Nel 1865 Pio G. Caprì, con uno studio su La Vergine Maria nella D.C., collabora con i cattolici italiani in Omaggio a D.A. nel 6° centenario dalla nascita, Roma 1865, 435-490.

Nel 1916, ricorrendo il settimo centenario dell'approvazione dell'ordine, la rivista fiorentina " Memorie Domenicane " dedica articoli di Mariano Cordovani, Giuseppe Benelli su Contemplazioni mariane nella D.C., pp. 421-434; e la monografia ufficiale di I. Taurisano, Il culto di D. nell'Ordine Domenicano (ibid., pp. 689-692, 712-738).

Nel 1921 il sesto centenario della morte di D. coincideva con il settimo della morte di s. Domenico, dando origine a commemorazioni reciproche in clima di rapporti familiari. Per volere del maestro generale L. Theissling l'ordine si era preparato con il Corso Dantesco svolto per un biennio (1919-1921) all'ateneo Angelicum di Roma da M. Cordovani.

Dante en de Dominikanen (in " De Beiaard " 1921, 222-252) è la monografia commemorativa di B. Ilario Molkenboer, autore anche del volume Dante, Roermond 1921. J. Ernesto Jansen pubblica Dante A., zijn leven, en zijn werken, Antwerpen 1921; invece V. de Groot è presidente del " Nederlandsch Katholiek Dante-Comité ", e segretario lo stesso Molkenboer.

Mentre i fiamminghi primeggiano per le pubblicazioni, in Italia i più rinomati oratori tengono conferenze su D. e l'ordine. Così R. Giuliani, P. Ciuti, M. Cordovani, F. Robotti, M. Righi, R. Fei, A. Grifoni, L. Ferretti, compositore di alcune terzine S. Tommaso e Dante, Firenze 1903. La figura di Federico Frezzi viene commemorata a Foligno; Mariano Cantalini redige Ascetica e mistica nella Divina Commedia (in " L'Arcadia " IV [1921] estratto).

In Francia J. Berthier dà alle stampe La Divine Comédie (Parigi 1921), con dedica a s. Domenico tutta ispirata a Dante.

Infine, per il centenario del 1965, settimo della nascita del poeta, si segnalano le conferenze tenute da G. Meersseman e le indagini di Stefano Orlandi su Fra Remigio de' Girolami e D., con ottime informazioni sull'ambiente domenicano contemporaneo.
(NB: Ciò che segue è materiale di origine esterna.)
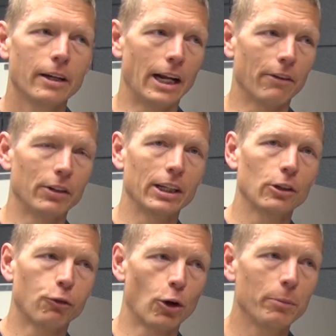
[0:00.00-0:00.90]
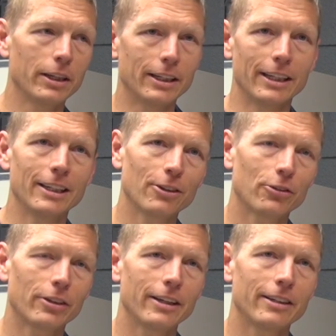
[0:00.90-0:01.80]
and everything is formulated in this
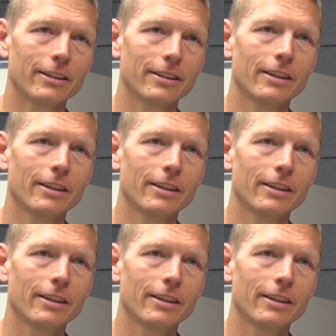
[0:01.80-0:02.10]
state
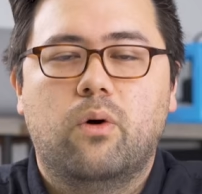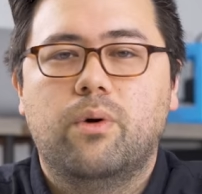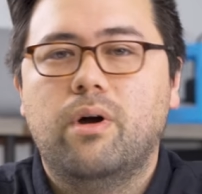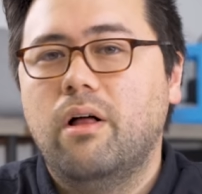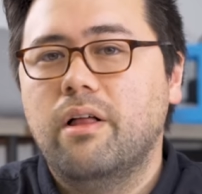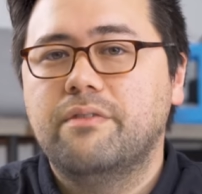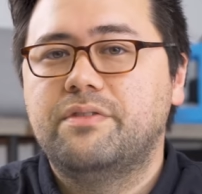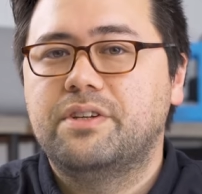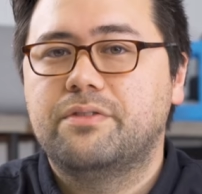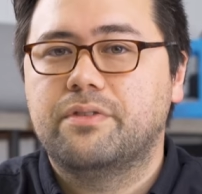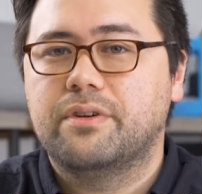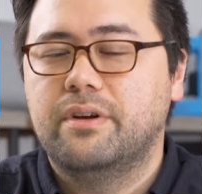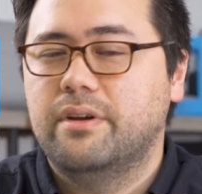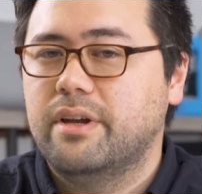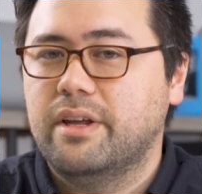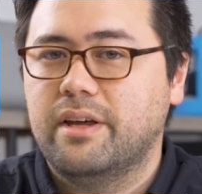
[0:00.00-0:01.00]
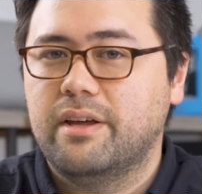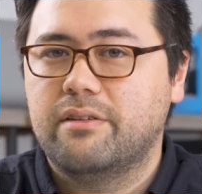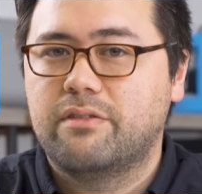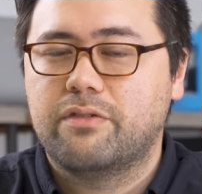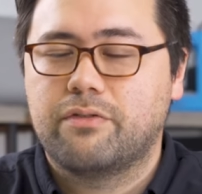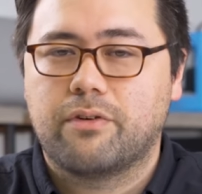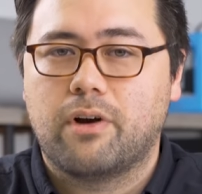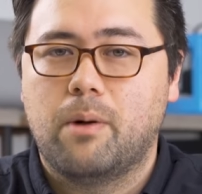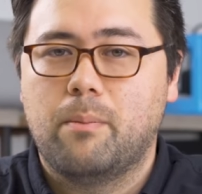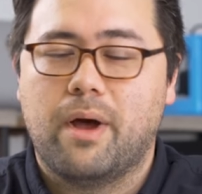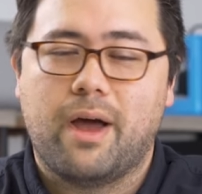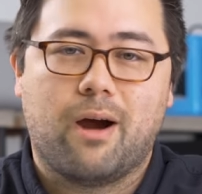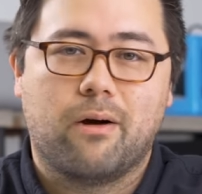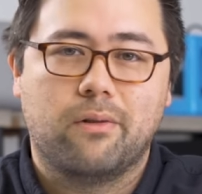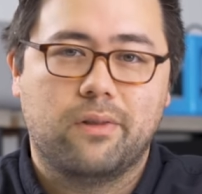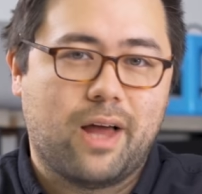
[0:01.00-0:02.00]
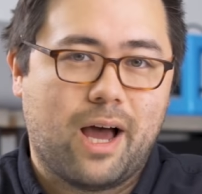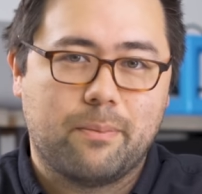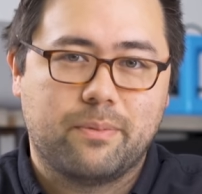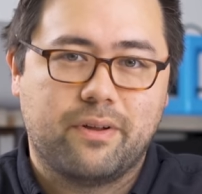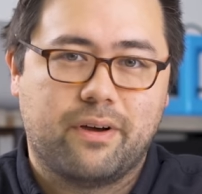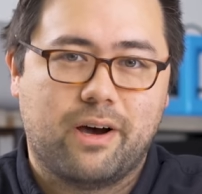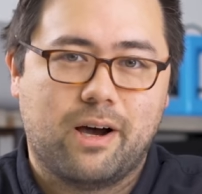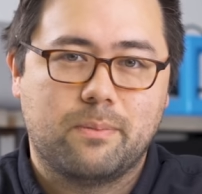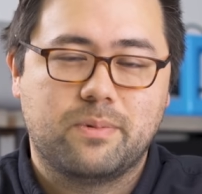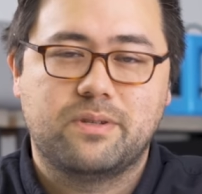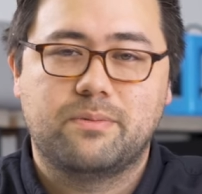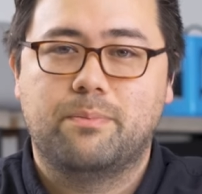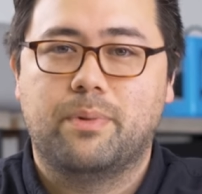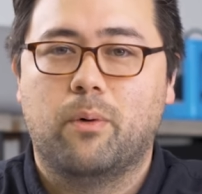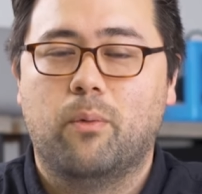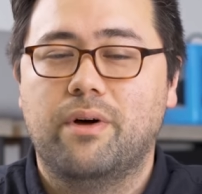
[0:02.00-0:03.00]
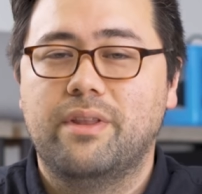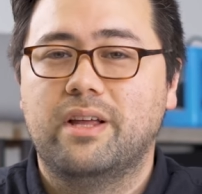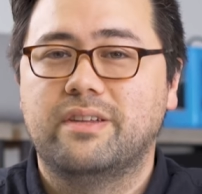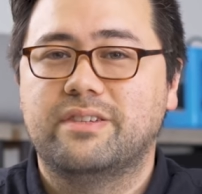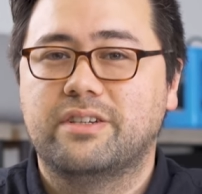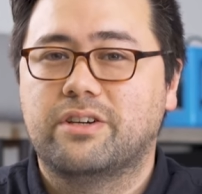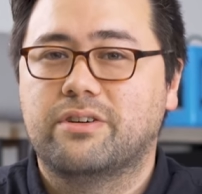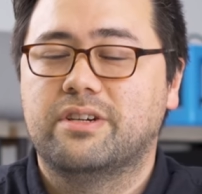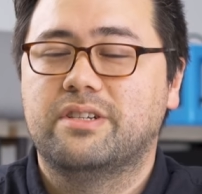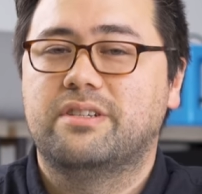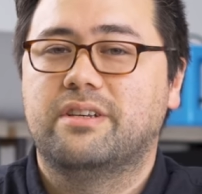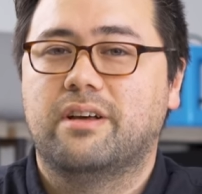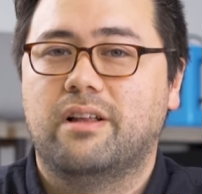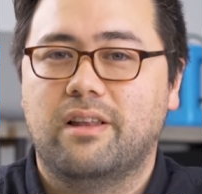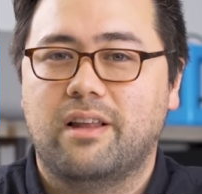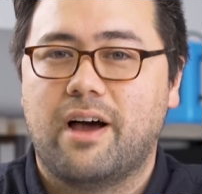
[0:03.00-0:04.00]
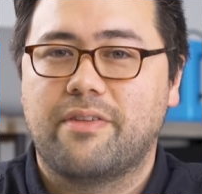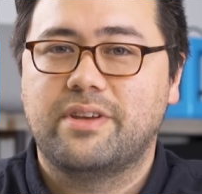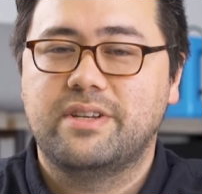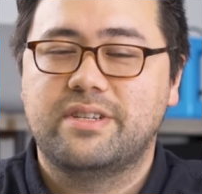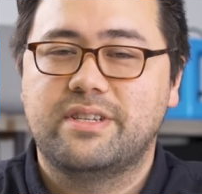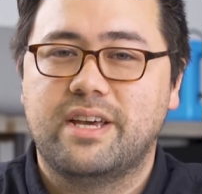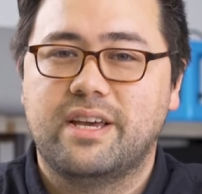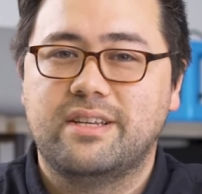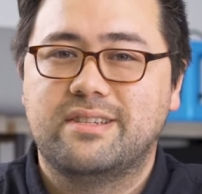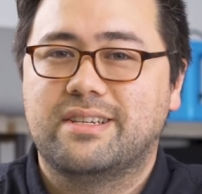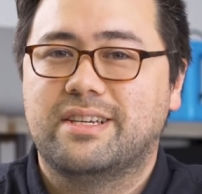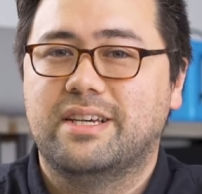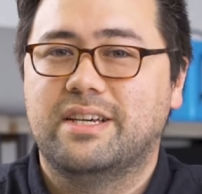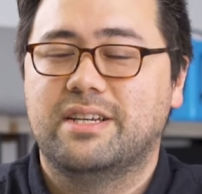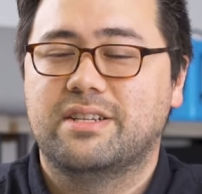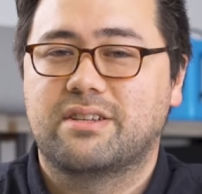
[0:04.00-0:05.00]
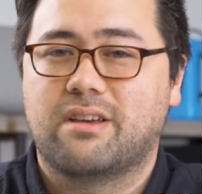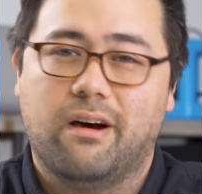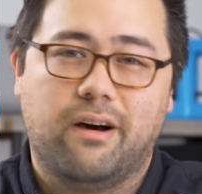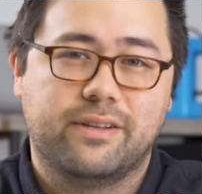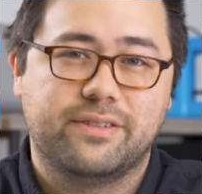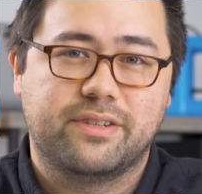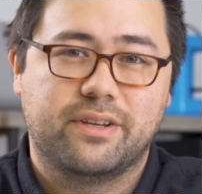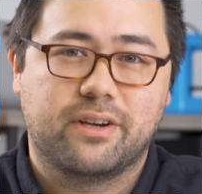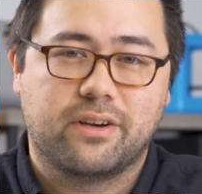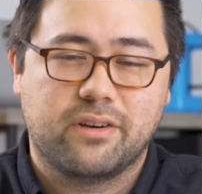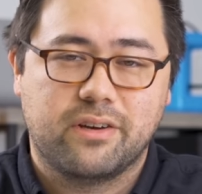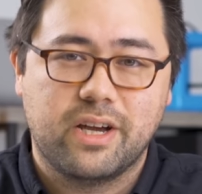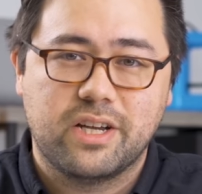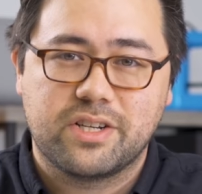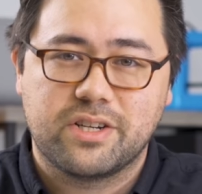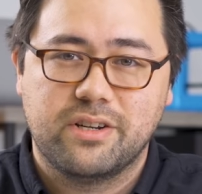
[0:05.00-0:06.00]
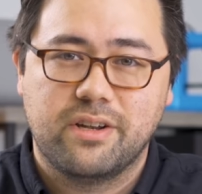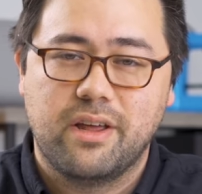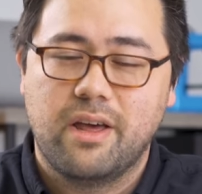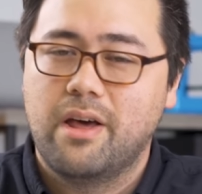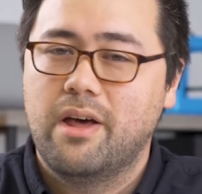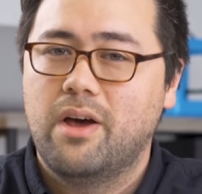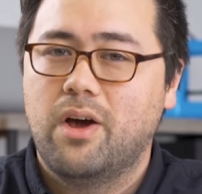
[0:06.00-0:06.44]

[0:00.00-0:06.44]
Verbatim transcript: We all have different needs from our laptops, but one that's increasing a lot these days is content creation,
Si aggiunga l'esposizione-commento Paradiso Dantesco (Milano 1968) di Damiano Zago.

Bibl. - X. Kraus, Dante. Sein Leben und sein Werke, Berlino 1897, 647-650; Acta capitulorum gen. O.P., II, Roma 1899, 1-26; C. DI Pierro, I Domenicani e D., in " Bull. " XII (1905) 41-42; A. Mortier, Histoire des Maîtres géneraux des Frères Prêcheurs, II, Parigi 1905; " Analecta Ord. Fr. Praed. " XXIX (1921) 115-116, 230-232, 398, 406; XXX (1922) 66-68, 75-77, 147-148; Monumenta historica S. Dominici, II, Roma 1935, 193, 209, 287-288, 369; P. Chiminelli, Beatrice Alighieri, suora domenicana, in " Memorie Domenicane " LVI (1939) 251-254; T. Kaeppeli, Acta capitulorum provinciae Romanae, Roma 1941, 286; R. Ridolfi, Vita di G. Savonarola, II, ibid. 1952, 15-16, 231; S. Orlandi, La biblioteca di S. Maria Novella, Firenze 1952, 23-25, 50, 66-67, 72-74, 109; ID., Necrologio di S. Maria Novella, i, ibid. 1955, 35-36, 154-155, 276-307, 467; II, 196-199; T. Kaeppeli, La bibliothèque de Saint Eustorge à Milan, in " Arch. Fratr. Praed. " XXV (1955) 19-20, 34-35; S. Orlandi, Fra Remigio de' Girolami e D., in " Memorie Domenicane " LXXXIII (1966) 137-151, 201-226; LXXXIV (1967) 8-43, 90-127; L.A. Redigonda, Secoli Domenicani, Bologna 1967.